Exercise material:
......

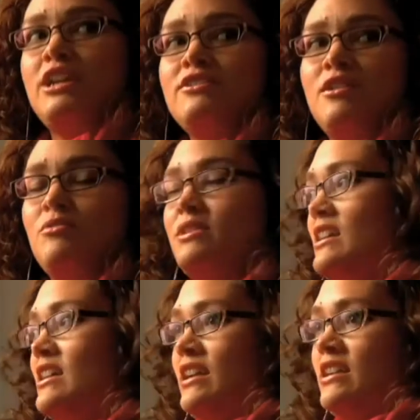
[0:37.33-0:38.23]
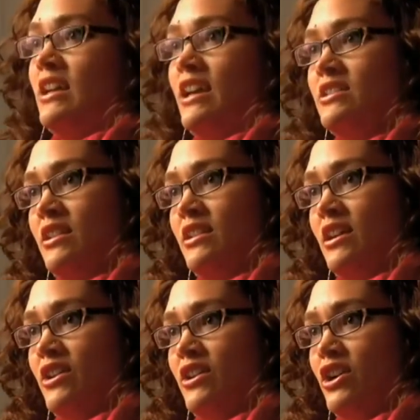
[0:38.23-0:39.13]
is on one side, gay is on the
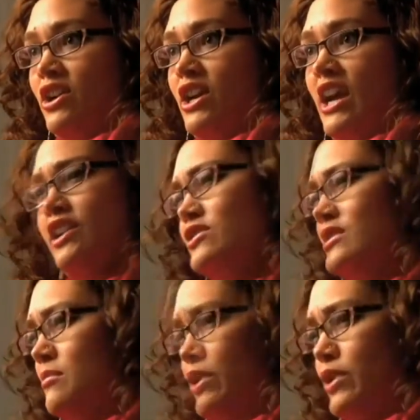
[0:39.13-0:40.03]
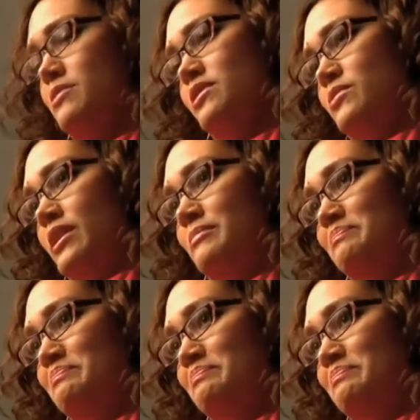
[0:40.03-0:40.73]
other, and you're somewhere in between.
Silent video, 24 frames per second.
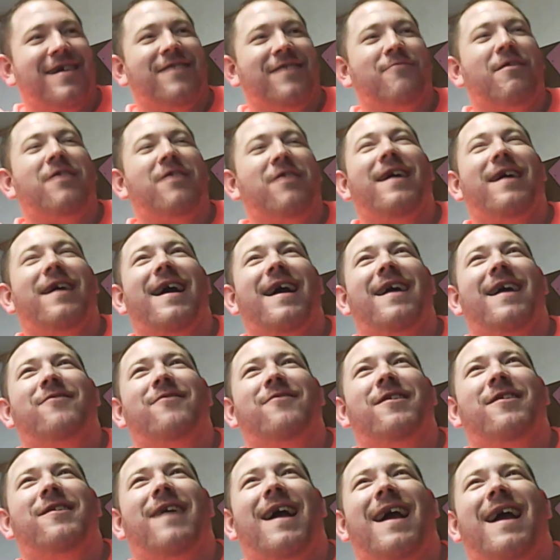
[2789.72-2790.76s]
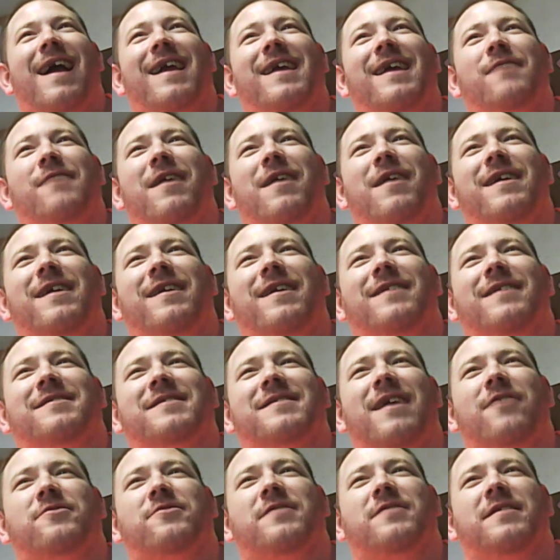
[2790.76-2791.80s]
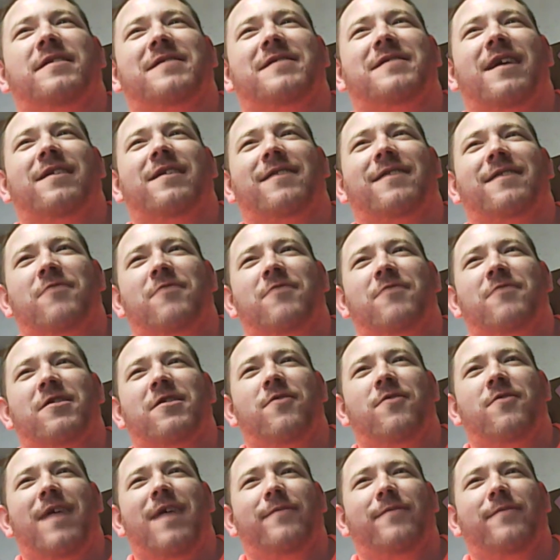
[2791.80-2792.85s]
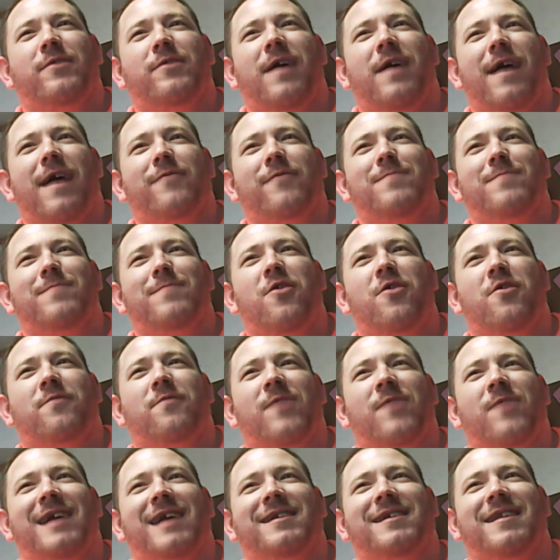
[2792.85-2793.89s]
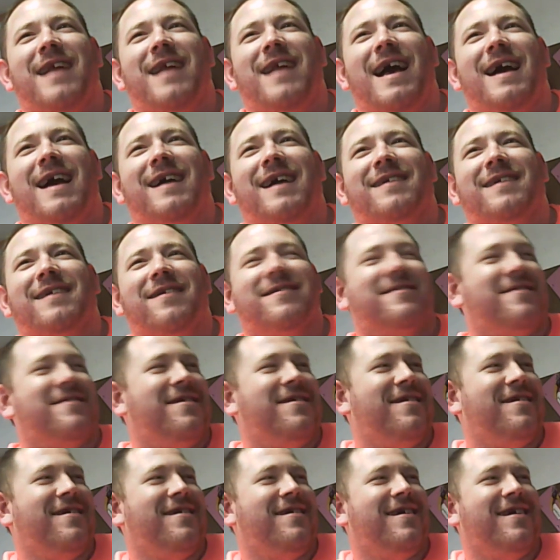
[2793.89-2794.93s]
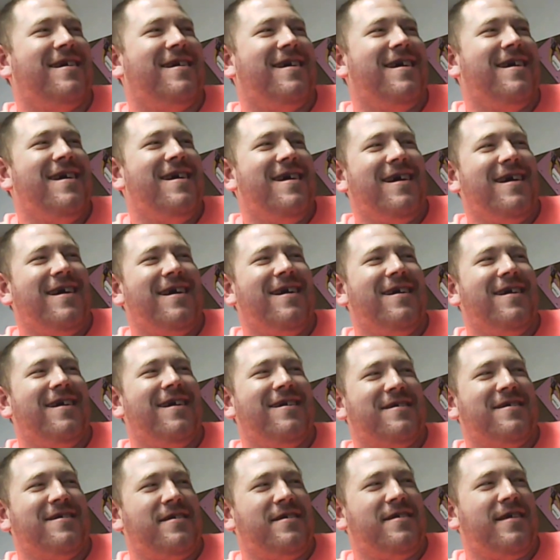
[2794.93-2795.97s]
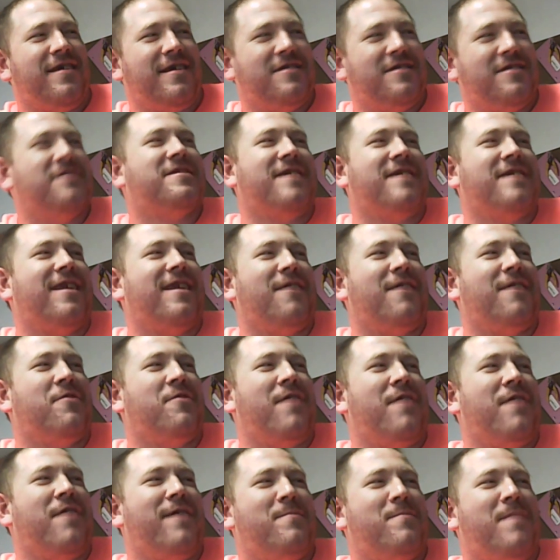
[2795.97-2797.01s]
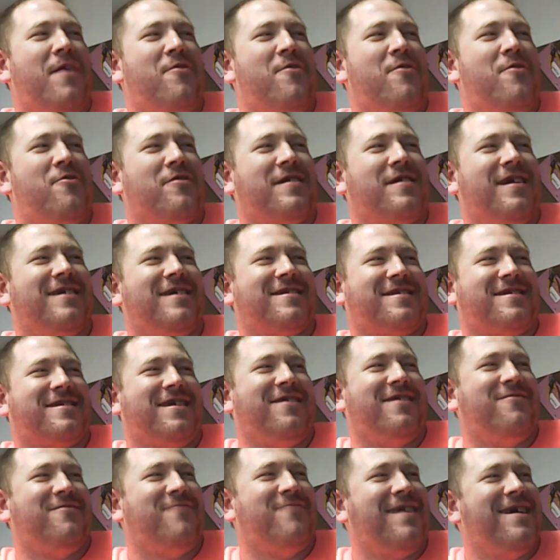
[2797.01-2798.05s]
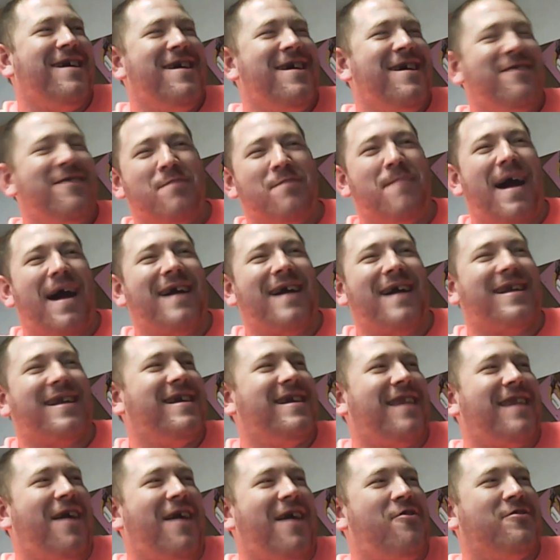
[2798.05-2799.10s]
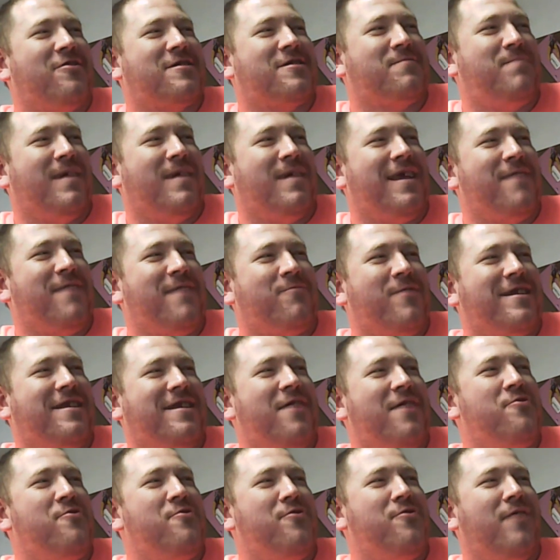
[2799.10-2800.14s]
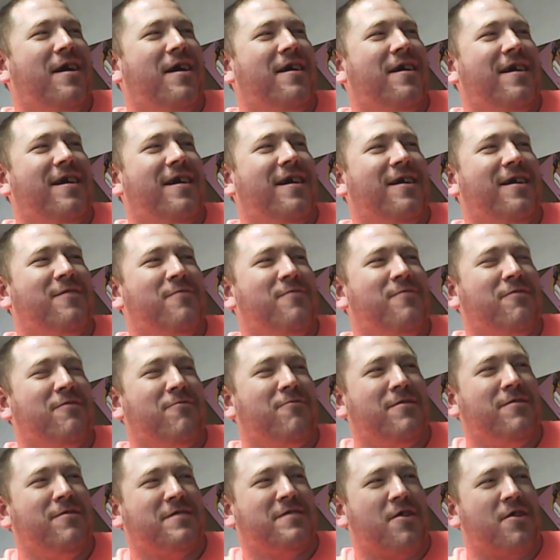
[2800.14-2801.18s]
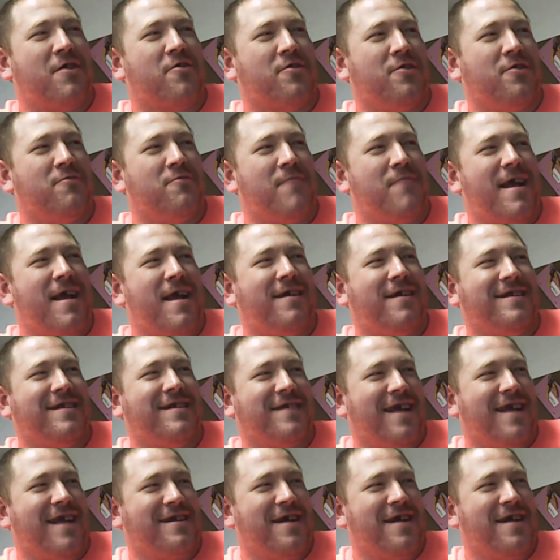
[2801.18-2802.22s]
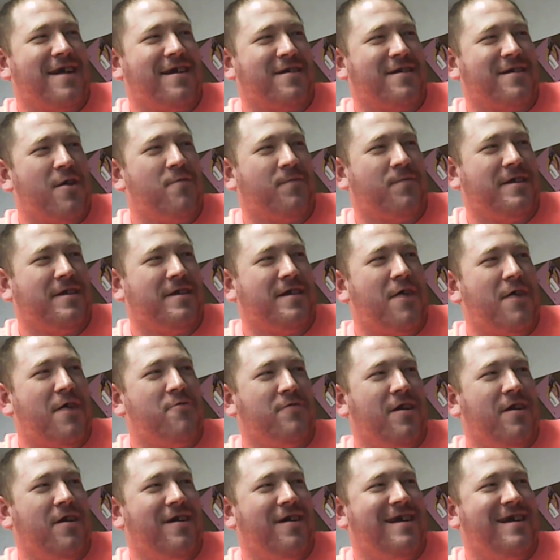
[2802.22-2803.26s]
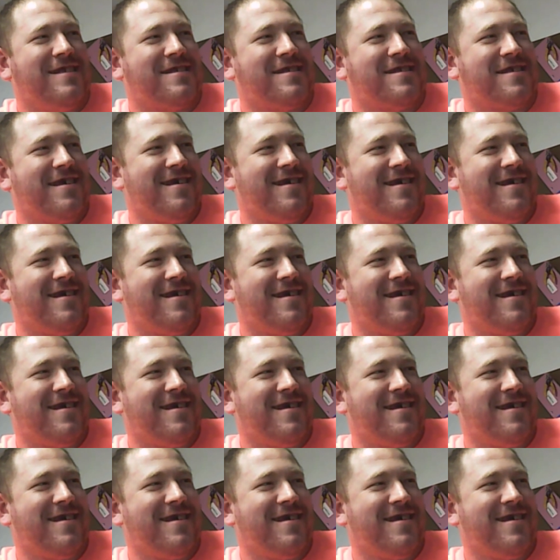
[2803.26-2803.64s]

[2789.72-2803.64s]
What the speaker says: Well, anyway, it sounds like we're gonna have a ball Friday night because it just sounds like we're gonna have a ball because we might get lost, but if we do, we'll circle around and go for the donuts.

......

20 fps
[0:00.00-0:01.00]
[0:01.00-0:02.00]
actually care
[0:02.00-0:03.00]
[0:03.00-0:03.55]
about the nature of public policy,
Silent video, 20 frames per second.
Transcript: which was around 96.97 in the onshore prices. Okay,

......

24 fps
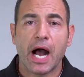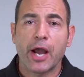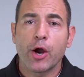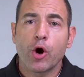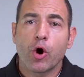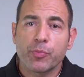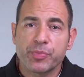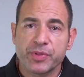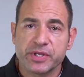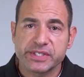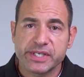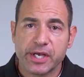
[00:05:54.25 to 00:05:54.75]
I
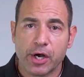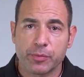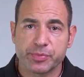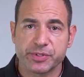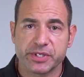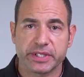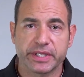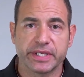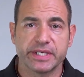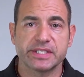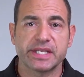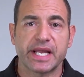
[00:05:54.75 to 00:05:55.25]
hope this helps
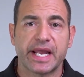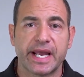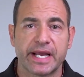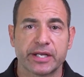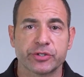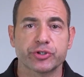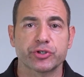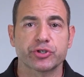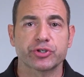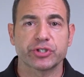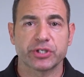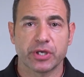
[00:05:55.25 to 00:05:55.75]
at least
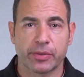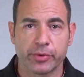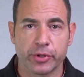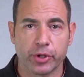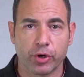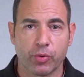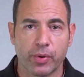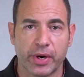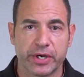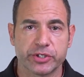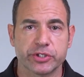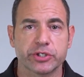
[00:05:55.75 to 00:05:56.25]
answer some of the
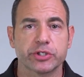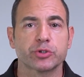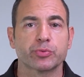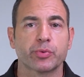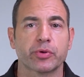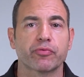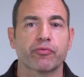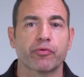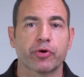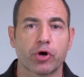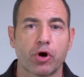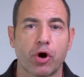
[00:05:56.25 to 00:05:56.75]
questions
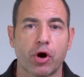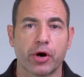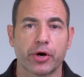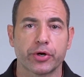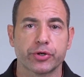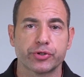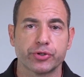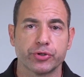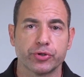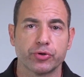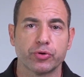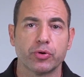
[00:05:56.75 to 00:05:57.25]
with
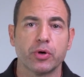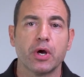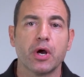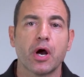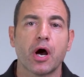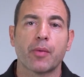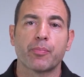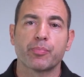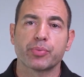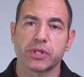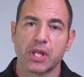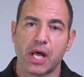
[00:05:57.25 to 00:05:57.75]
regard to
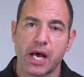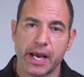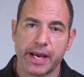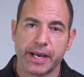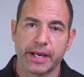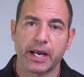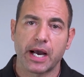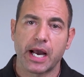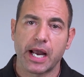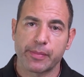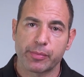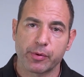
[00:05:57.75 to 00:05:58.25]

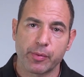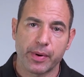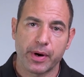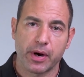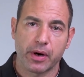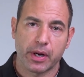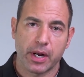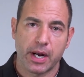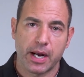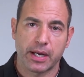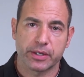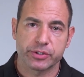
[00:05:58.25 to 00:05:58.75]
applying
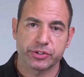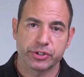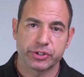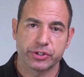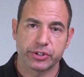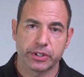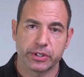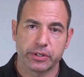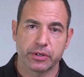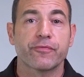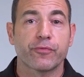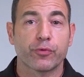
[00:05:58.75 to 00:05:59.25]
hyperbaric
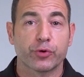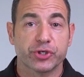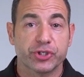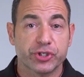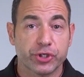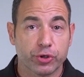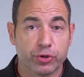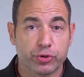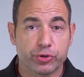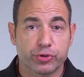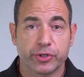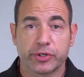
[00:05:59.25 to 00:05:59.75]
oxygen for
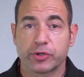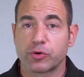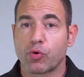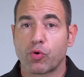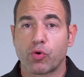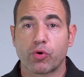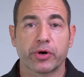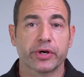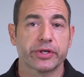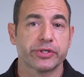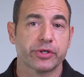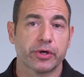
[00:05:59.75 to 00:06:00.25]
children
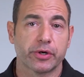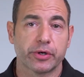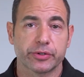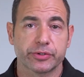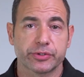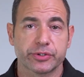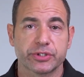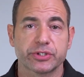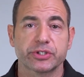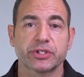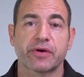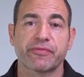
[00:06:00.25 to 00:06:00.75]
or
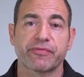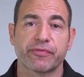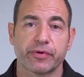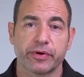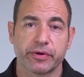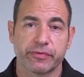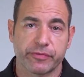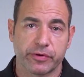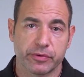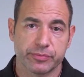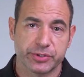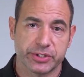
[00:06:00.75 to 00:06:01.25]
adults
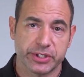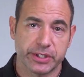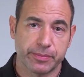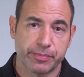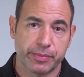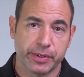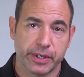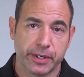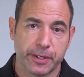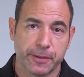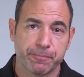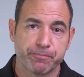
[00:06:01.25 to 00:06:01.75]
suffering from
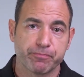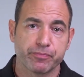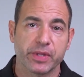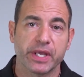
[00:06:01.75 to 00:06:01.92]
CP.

......

Your instructions: Within the listing above, the lines starting at the one containing "[0:37.33-0:38.23]" and ending at the one containing "What the speaker" are to be returned exactly. Omit the pictures.

Answer to this problem:
[0:37.33-0:38.23]
[0:38.23-0:39.13]
is on one side, gay is on the
[0:39.13-0:40.03]
[0:40.03-0:40.73]
other, and you're somewhere in between.
Silent video, 24 frames per second.
[2789.72-2790.76s]
[2790.76-2791.80s]
[2791.80-2792.85s]
[2792.85-2793.89s]
[2793.89-2794.93s]
[2794.93-2795.97s]
[2795.97-2797.01s]
[2797.01-2798.05s]
[2798.05-2799.10s]
[2799.10-2800.14s]
[2800.14-2801.18s]
[2801.18-2802.22s]
[2802.22-2803.26s]
[2803.26-2803.64s]

[2789.72-2803.64s]
What the speaker says: Well, anyway, it sounds like we're gonna have a ball Friday night because it just sounds like we're gonna have a ball because we might get lost, but if we do, we'll circle around and go for the donuts.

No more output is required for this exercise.